A seguir o médico realizará um exame detalhado da cavidade oral, incluindo inspeção dentária e solicitará exames laboratoriais, conforme a necessidade, para avaliação hematológica de deficiências nutricionais, níveis de glicose sérica, marcadores autoimunes, concentrações de estrógeno e progesterona, e testes cutâneos para alergias. Outros estudos podem ser necessários como culturas e citologias da cavidade oral na tentativa de diagnosticar origem bacteriana ou fúngica para os sintomas.

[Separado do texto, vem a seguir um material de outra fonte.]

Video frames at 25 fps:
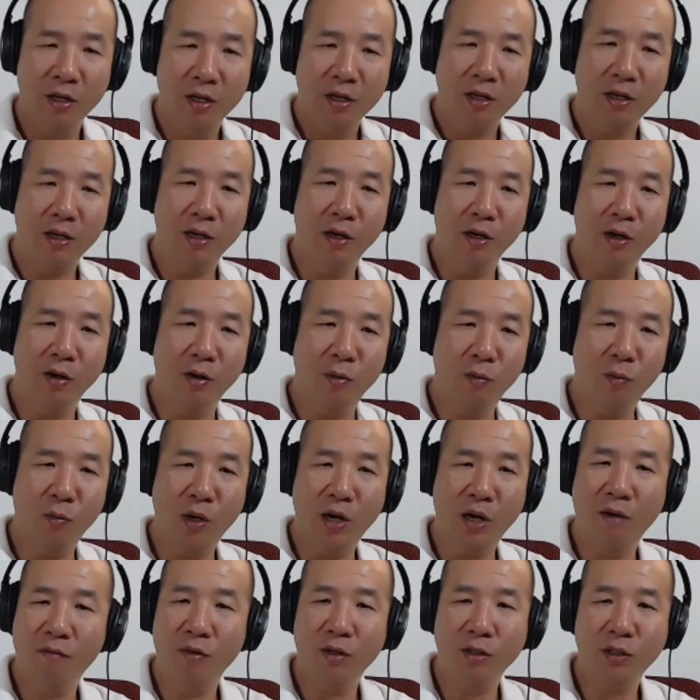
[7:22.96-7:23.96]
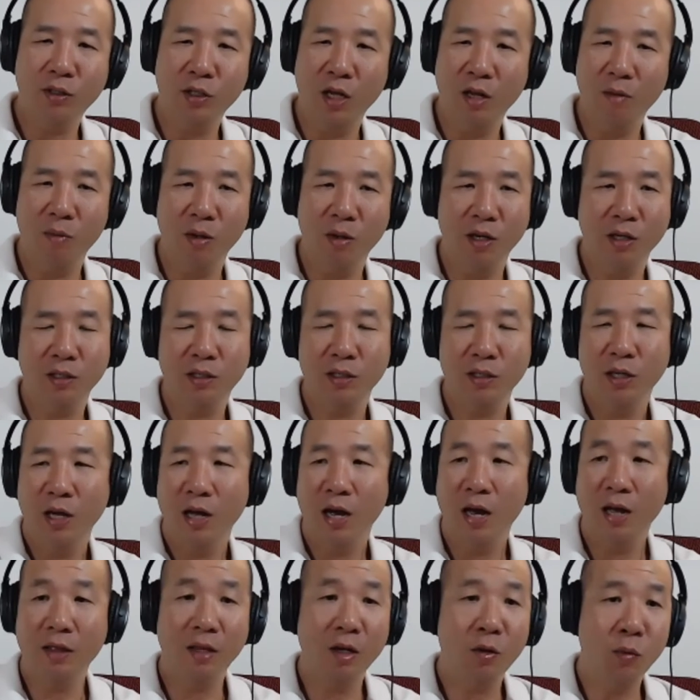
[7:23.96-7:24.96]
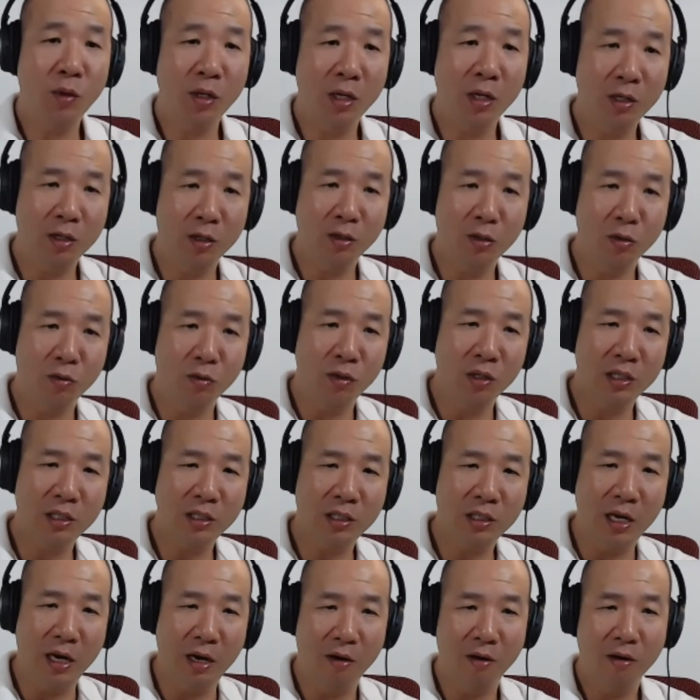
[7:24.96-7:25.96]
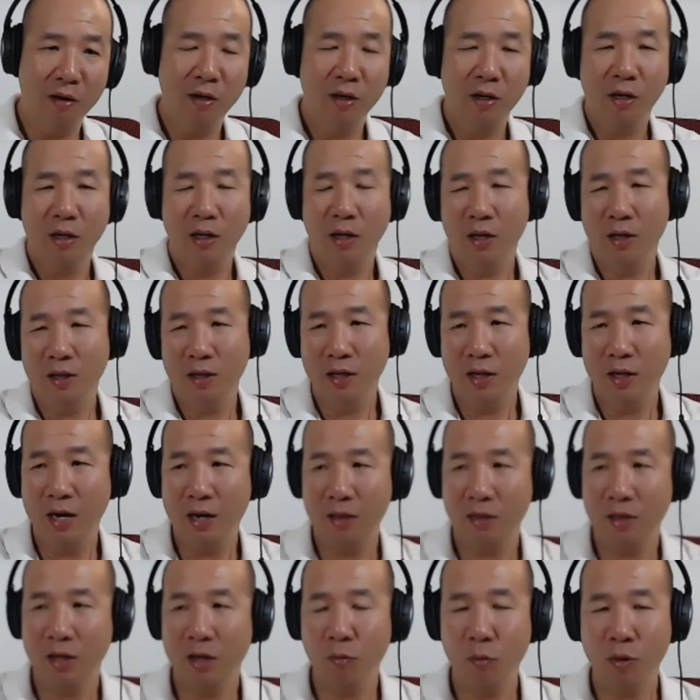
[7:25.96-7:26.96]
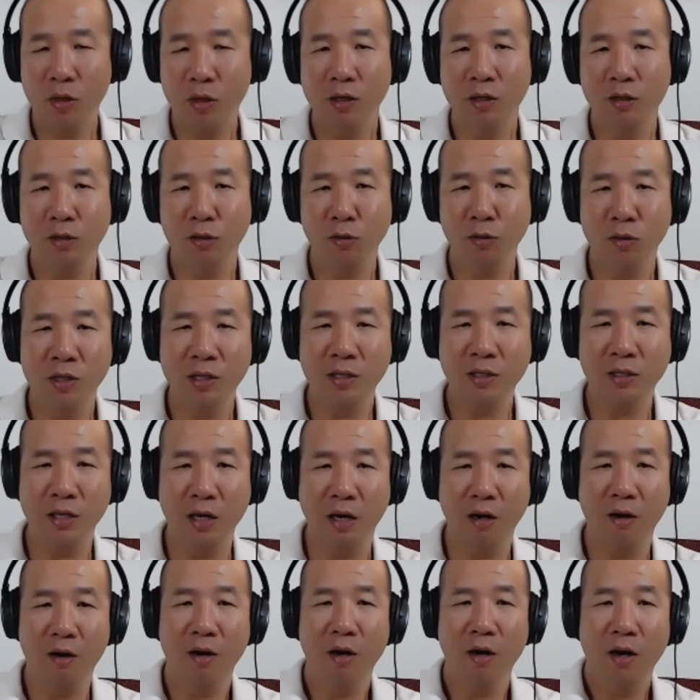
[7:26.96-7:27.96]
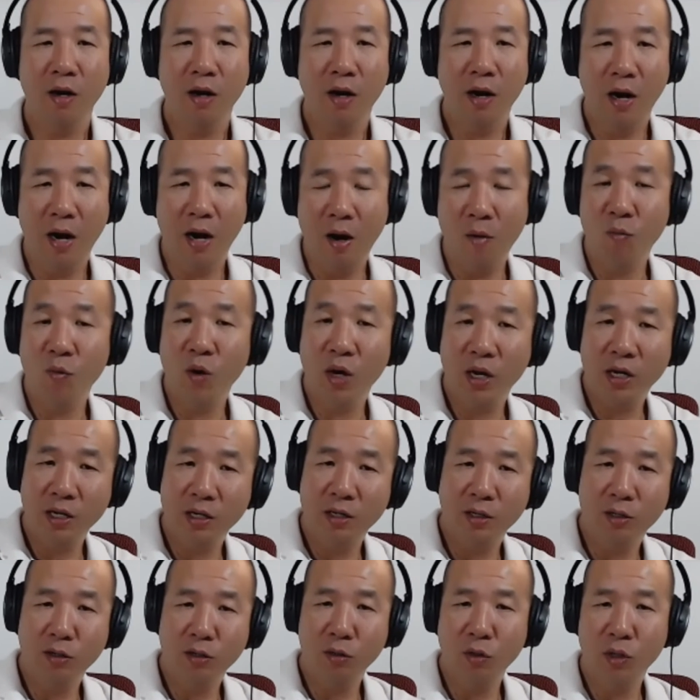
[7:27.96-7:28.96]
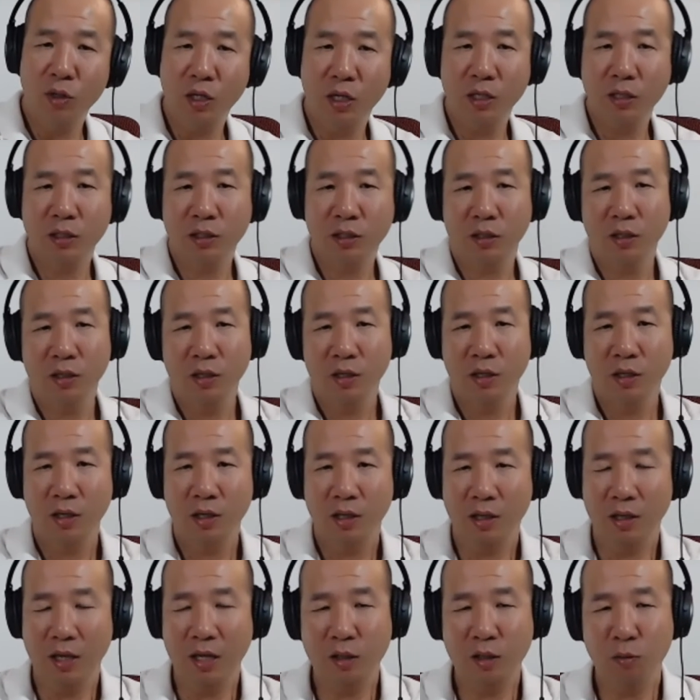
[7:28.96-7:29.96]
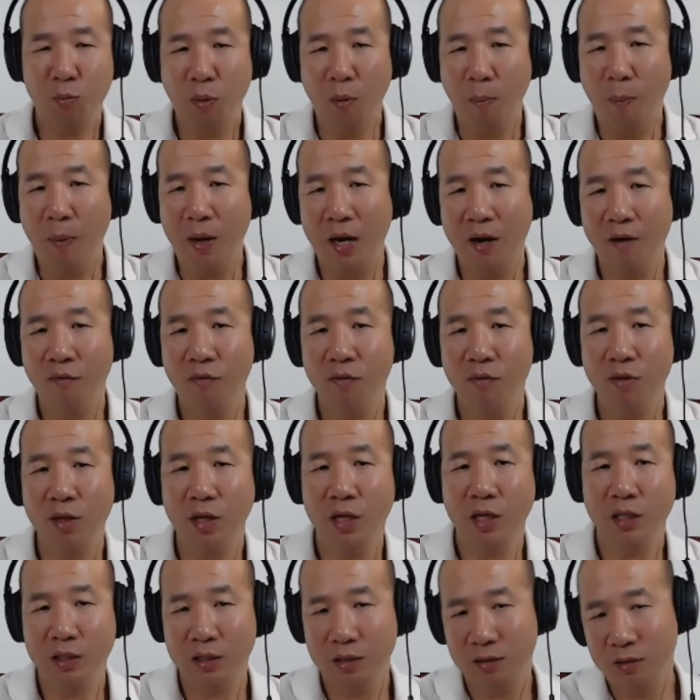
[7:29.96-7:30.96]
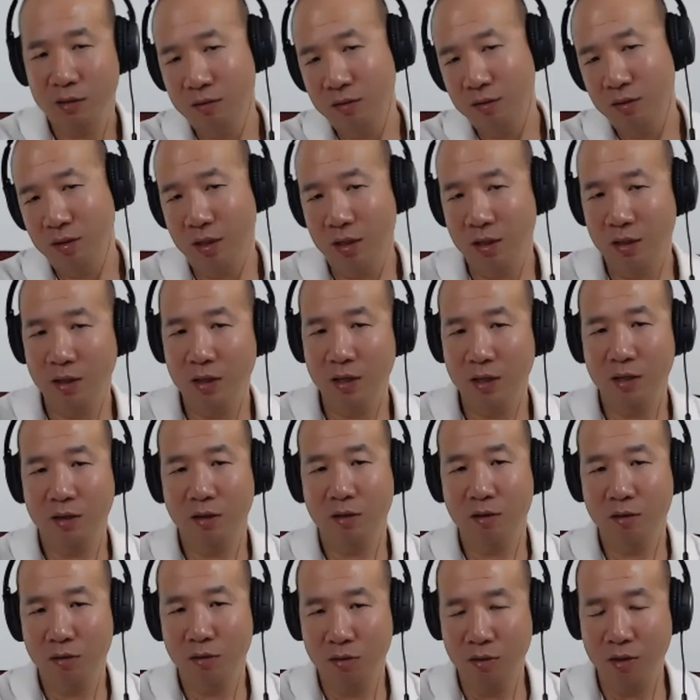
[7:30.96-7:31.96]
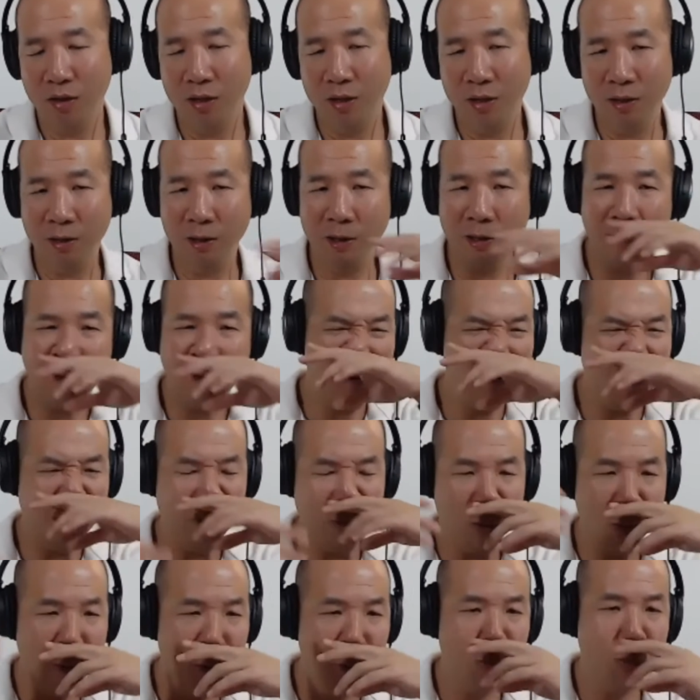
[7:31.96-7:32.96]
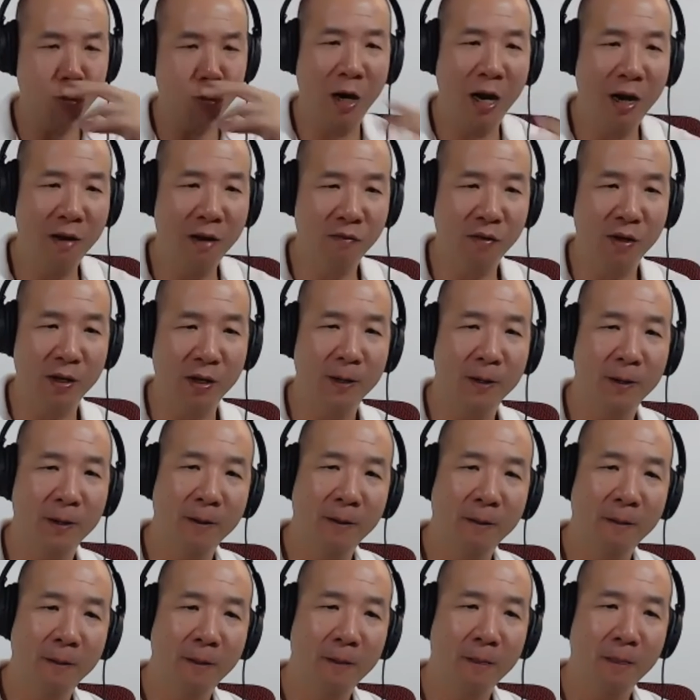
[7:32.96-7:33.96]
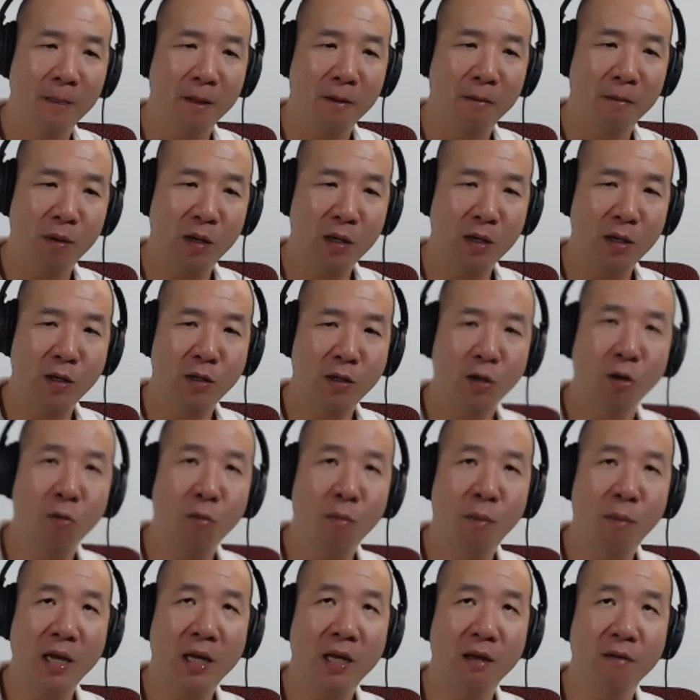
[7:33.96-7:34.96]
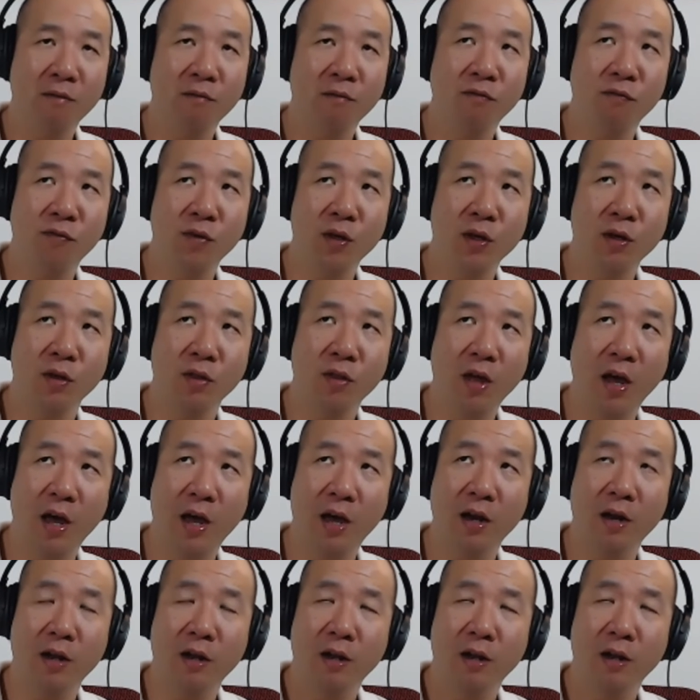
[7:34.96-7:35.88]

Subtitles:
You know, whatever his name is, I think we need to do this now. And then I think we need to do this now. I'm ready to do this. Let's prepare for this. And then you drive it, but you don't make him feel that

Como é tratada a síndrome da boca ardente?
Somente o médico está apto a indicar a melhor estratégia de tratamento.
O tratamento dependerá do tipo de SBA apresentado pela pessoa. A meta na SBA secundária deve ser dirigida para o tratamento do fator causal local (também deve haver avaliação do dentista para melhor conduta da conservação dentária, prótese e aparelho dentário) ou da doença sistêmica que a ocasiona (diabete por exemplo) e a suspensão de medicamentos suspeitos (como os inibidores da ECA). Este tratamento direcionado para a a origem da SBA leva, tipicamente, a uma boa resposta.
A cura da SBA primária, no entanto, permanece indefinida, a despeito das tentativas com vários tipos de medicamentos. A resposta variável ao tratamento clínico é, provavelmente, devida aos múltiplos mecanismos que originam a SBA idiopática. As estratégias estudadas incluem benzodiazepínicos, antidepressivos, capsaicina tópica, ácido alfalipóico, reposição hormonal, anticonvulsivantes, técnicas de biofeedback para modificar hábitos parafuncionais.
Pessoas que apresentam alterações psicológicas devem procurar um psiquiatra que pesquisará relação entre o aparecimento dos sintomas e fatos ocorridos na época, como situação de estresse intensa, perda de ente querido, medo de câncer, etc.
Pontos para lembrar
- A SBA é um distúrbio doloroso crônico intraoral relativamente comum, classicamente caracterizado por queimação intratável, que pode estar associada com distúrbio do gosto e boca seca.
- A SBA permanece uma condição clínica importante que, com frequência, causa transtorno significativo para a pessoa e para o sistema de saúde, e que requer reconhecimento e tratamento cuidadoso.
- A causa da SBA é multifatorial, e a forma dependente de outra causa (diabete, distúrbios nutricionais, medicamentos, etc.) deve ser diligentemente pesquisada e tratada.
- O tratamento é mais efetivo quando é afastada uma causa conhecida (SBA secundária), porém de mais difícil tratamento quando de origem psicosocial. Abordagem por vários especialistas, incluindo tratamento clínico e psicosocial, pode ser efetiva no alívio dos sintomas desses pacientes.